Why? Like many examples of species crash, this one had three major contributing factors. It was a triple hit. First, the summer of 2008-9 was unusually hot, with unusually high (and low) tides. This left cockles baking on the sand flats longer than normal. There were also indications of attack by parasites (species unknown), and a bacterial infection (from a bacterium normally present in seawater, but now the cockles were susceptible to it in their weakened state).

Whangateau’s Traditional Boatyard is in the northern arms of the harbour, in Coxhead Creek.

After much discussion, MAF-initiated rāhui closure began in March 2010. Once the closure was in effect, early indications were that the young cockles that survived were growing and reproducing normally again.
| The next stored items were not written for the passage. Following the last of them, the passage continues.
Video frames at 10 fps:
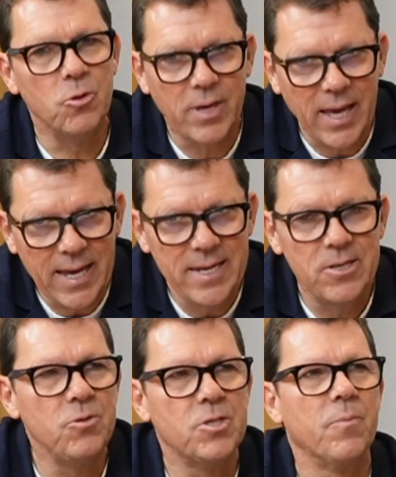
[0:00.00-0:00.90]
You can
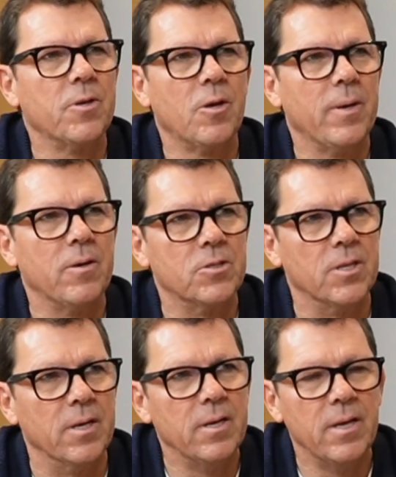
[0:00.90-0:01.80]
do something about
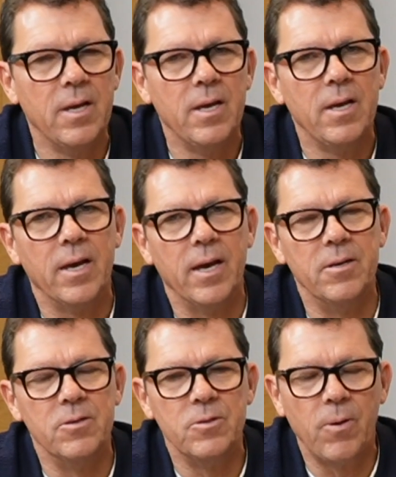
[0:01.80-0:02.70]
it.
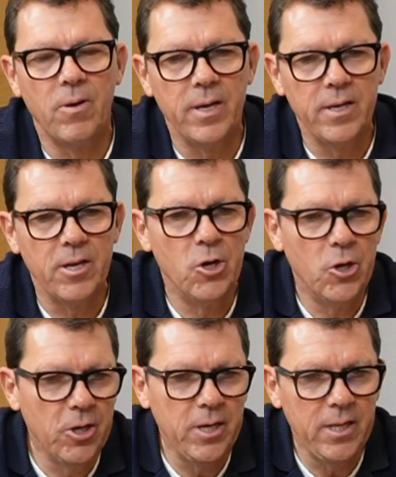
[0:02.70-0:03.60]
And by
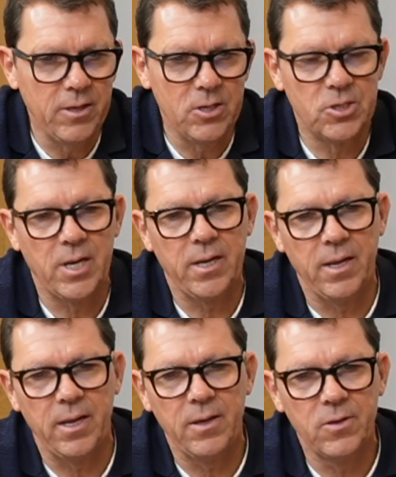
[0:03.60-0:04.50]
learning these
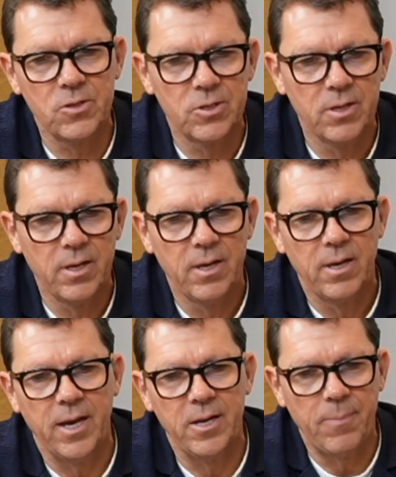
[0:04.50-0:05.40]
techniques
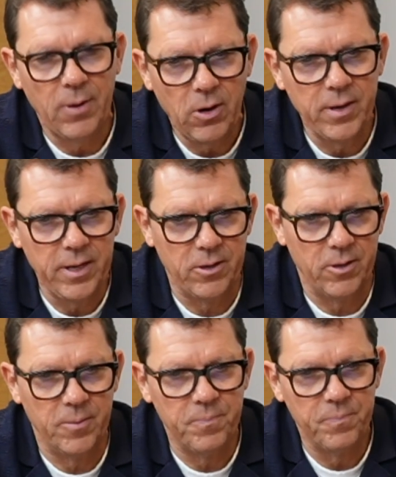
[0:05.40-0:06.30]
and applying
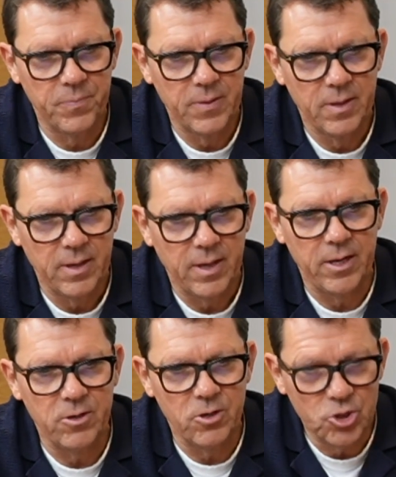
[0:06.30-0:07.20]
them
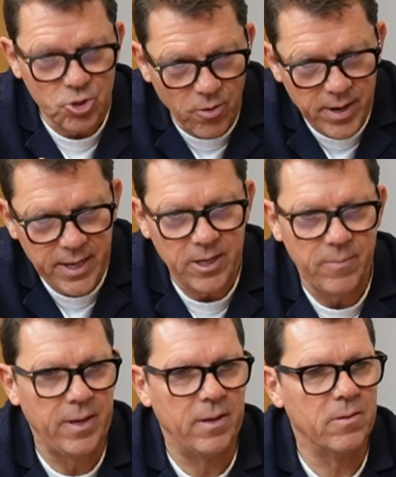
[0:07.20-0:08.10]
and trying
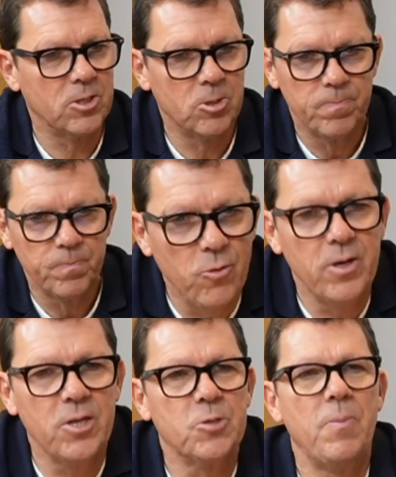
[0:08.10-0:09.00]
them out, you
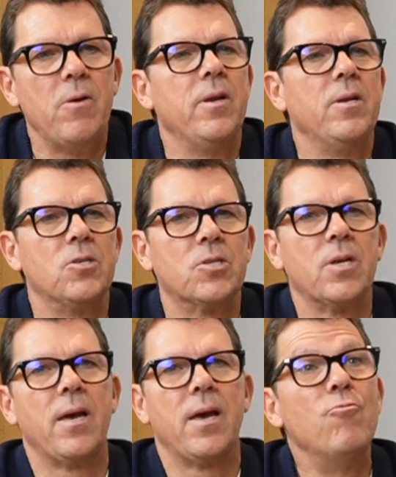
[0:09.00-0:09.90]
can
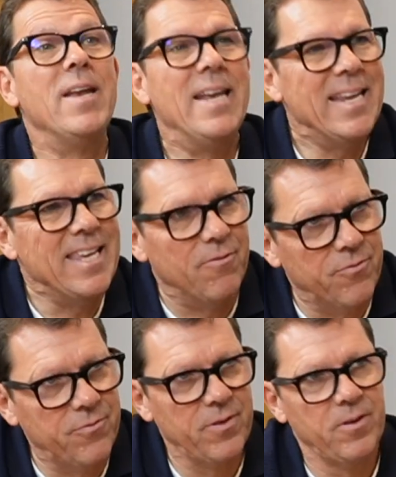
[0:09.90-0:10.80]
experience a
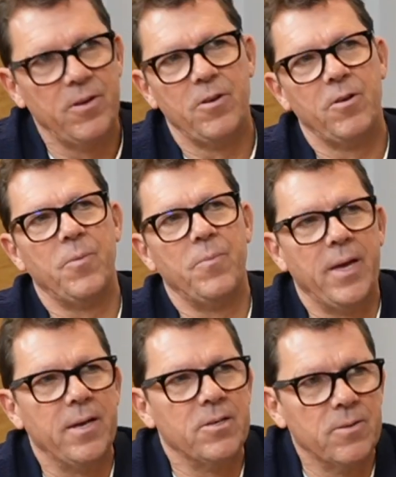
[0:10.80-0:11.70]
relief from
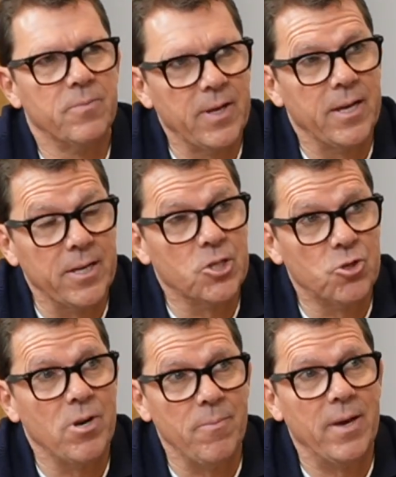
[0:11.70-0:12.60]
that
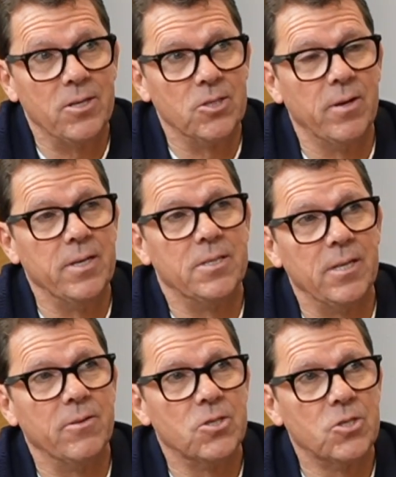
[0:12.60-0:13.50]
extreme
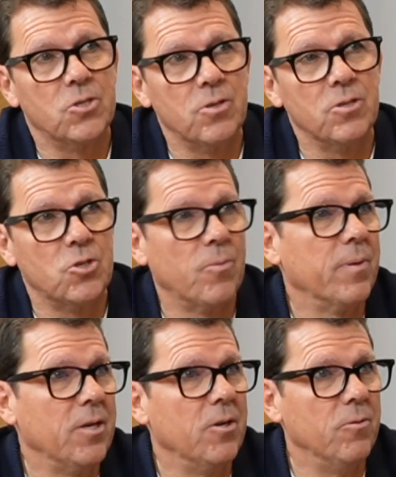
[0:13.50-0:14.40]
anxiety that's
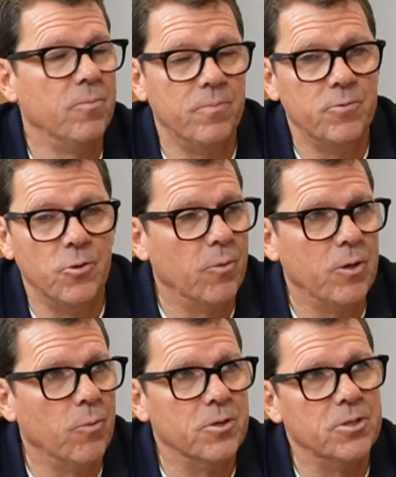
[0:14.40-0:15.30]
stopping you doing what
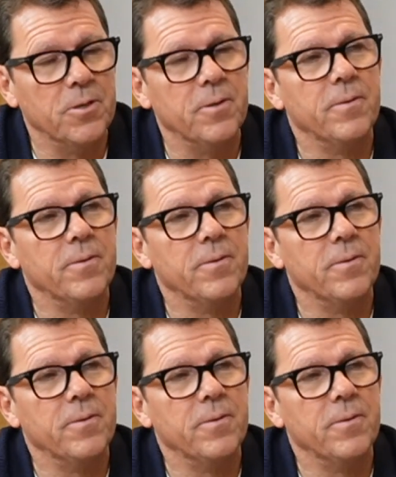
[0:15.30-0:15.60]
you want to do.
But the harbour is still closed, and it will take years for cockle-gathering to be back to what it was.

Sunday evening is when the weather became interesting for us. One usually reliable forecast promised a 10 to 15-knot easterly to get us home to Waiheke Island. The mirror image of our trip north, and equally perfect in prospect. Another forecast, used more often by windsurfers, who are naturally more keen on more wind, offered a possible 20 to 30-knot easterly. Ummm… That wind blew up in the night, and we knew we’d be facing something of a seaway to beat out of Omaha Bay and get around Takatu Point. With the breeze approaching that more optimistic (for windsurfers) forecast, that leg became something of a stern challenge. The champagne quality of the spray became decidedly chilled. As did the rain squalls. Still, it was fine sailing of the yeknow-ye’re-alive type. And a test for seamanship skills.

But here’s the curious thing: both passages, in such different conditions, took us exactly the same time: four hours each way. Which for me is something of poetic symmetry. That two days in the Gulf can be so much the same as the other – and yet at the same time so very different in core conditions. And all pivoting around a memorable Up the Creek adventure.